I'm fairly sure he isn't giving himself a pep talk every morning, but I do wonder if there is something to his perseverance, whether it's intentional or simply his nature not to roll over and die. He does have his next feeding to look forward to, for goodness' sake. For the longest time, I had a sort of defeatist attitude regarding my current situation: unemployed, basically penniless, not really any direction. That was my fish bladder. It made me basically kind of ride the fabricated ripples/waves of my own little fish tank (aka sleeping waaaay too much, not trying to find a job, etc.), until I basically said, "Okay, time to get off this little pity party I'm hosting."

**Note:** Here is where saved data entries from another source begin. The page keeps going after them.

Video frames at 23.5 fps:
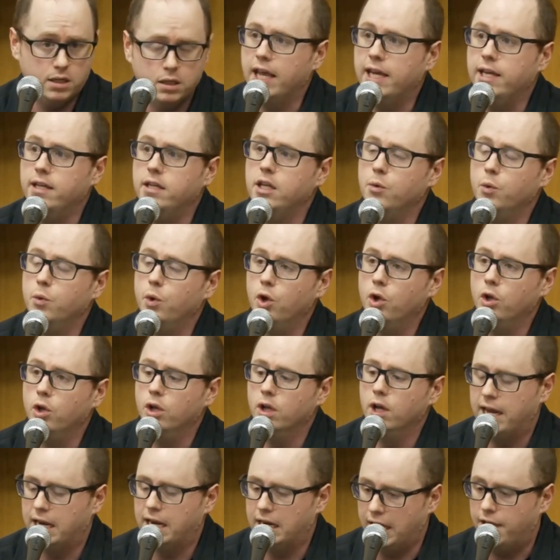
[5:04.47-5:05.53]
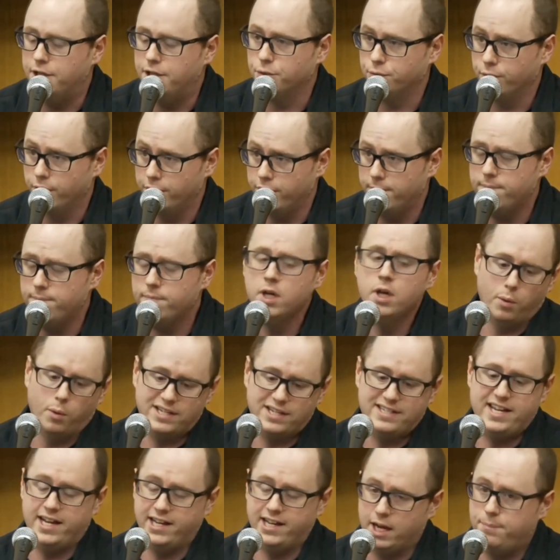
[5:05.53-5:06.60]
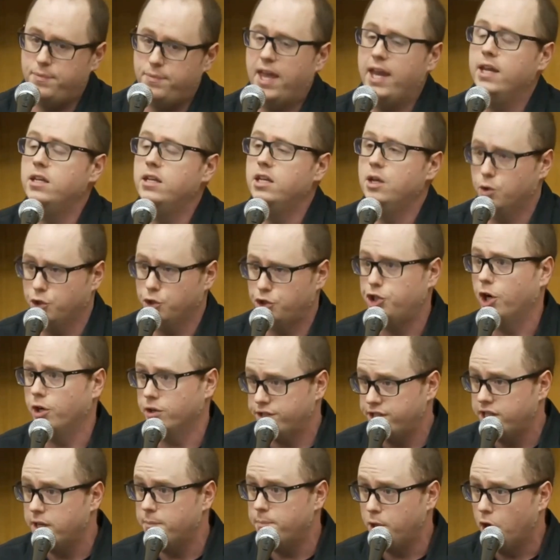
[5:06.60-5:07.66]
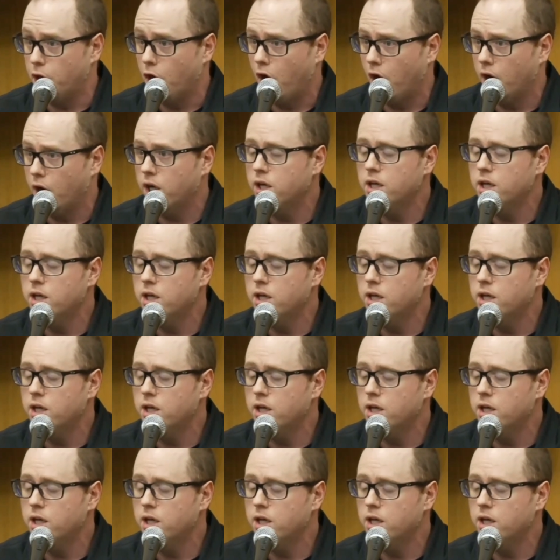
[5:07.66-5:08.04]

The AED will analyze a rhythm. While we're setting up the AED, we'll start CPR.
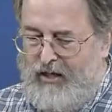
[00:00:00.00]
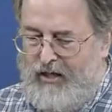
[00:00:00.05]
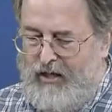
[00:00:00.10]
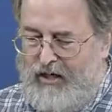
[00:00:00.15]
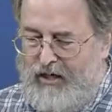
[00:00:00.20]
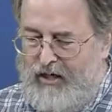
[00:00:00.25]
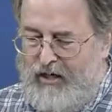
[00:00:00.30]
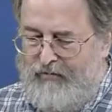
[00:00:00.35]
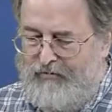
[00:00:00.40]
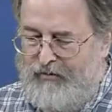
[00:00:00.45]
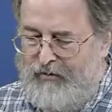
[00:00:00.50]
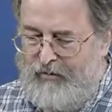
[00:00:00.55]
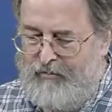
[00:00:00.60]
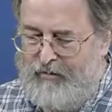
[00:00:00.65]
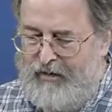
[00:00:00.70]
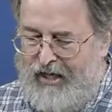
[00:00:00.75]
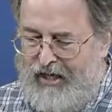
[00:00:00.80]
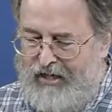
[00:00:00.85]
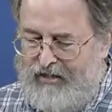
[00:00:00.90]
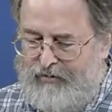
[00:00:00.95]
For the
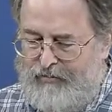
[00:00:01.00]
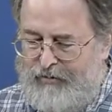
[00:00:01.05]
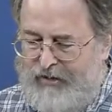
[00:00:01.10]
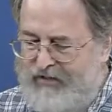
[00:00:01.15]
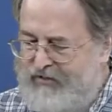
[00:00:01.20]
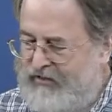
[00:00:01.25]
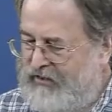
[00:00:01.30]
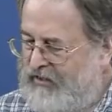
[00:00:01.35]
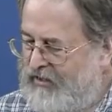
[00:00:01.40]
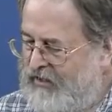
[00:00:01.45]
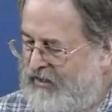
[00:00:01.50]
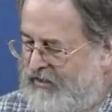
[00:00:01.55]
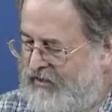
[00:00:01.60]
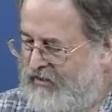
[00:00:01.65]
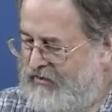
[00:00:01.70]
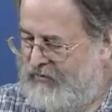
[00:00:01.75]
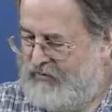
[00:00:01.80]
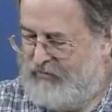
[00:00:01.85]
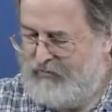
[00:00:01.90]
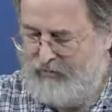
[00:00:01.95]
plant
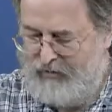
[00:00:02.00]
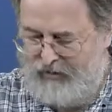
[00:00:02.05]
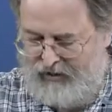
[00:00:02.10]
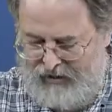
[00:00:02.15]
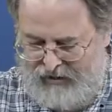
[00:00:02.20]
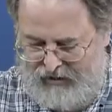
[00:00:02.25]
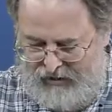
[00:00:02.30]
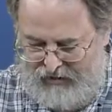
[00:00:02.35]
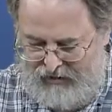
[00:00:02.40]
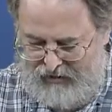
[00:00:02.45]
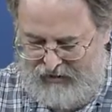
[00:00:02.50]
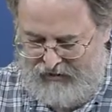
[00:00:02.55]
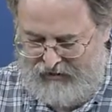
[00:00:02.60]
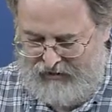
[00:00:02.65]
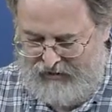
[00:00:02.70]
species, we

I'm still in the floating stage and I DO give myself a pep talk every morning. I watch movies like "Diary of a Mad Black Woman," apply to any and every job I can, and exercise every day. I'm still jobless, but I have a roof over my head, wonderful parents that let me stay with them (rent free, yay!!), supportive friends and most of all, my faith. I'm still kind of broken, but pretty soon, my bladder will be functional again. Those words just sound strange. Meh, oh, well.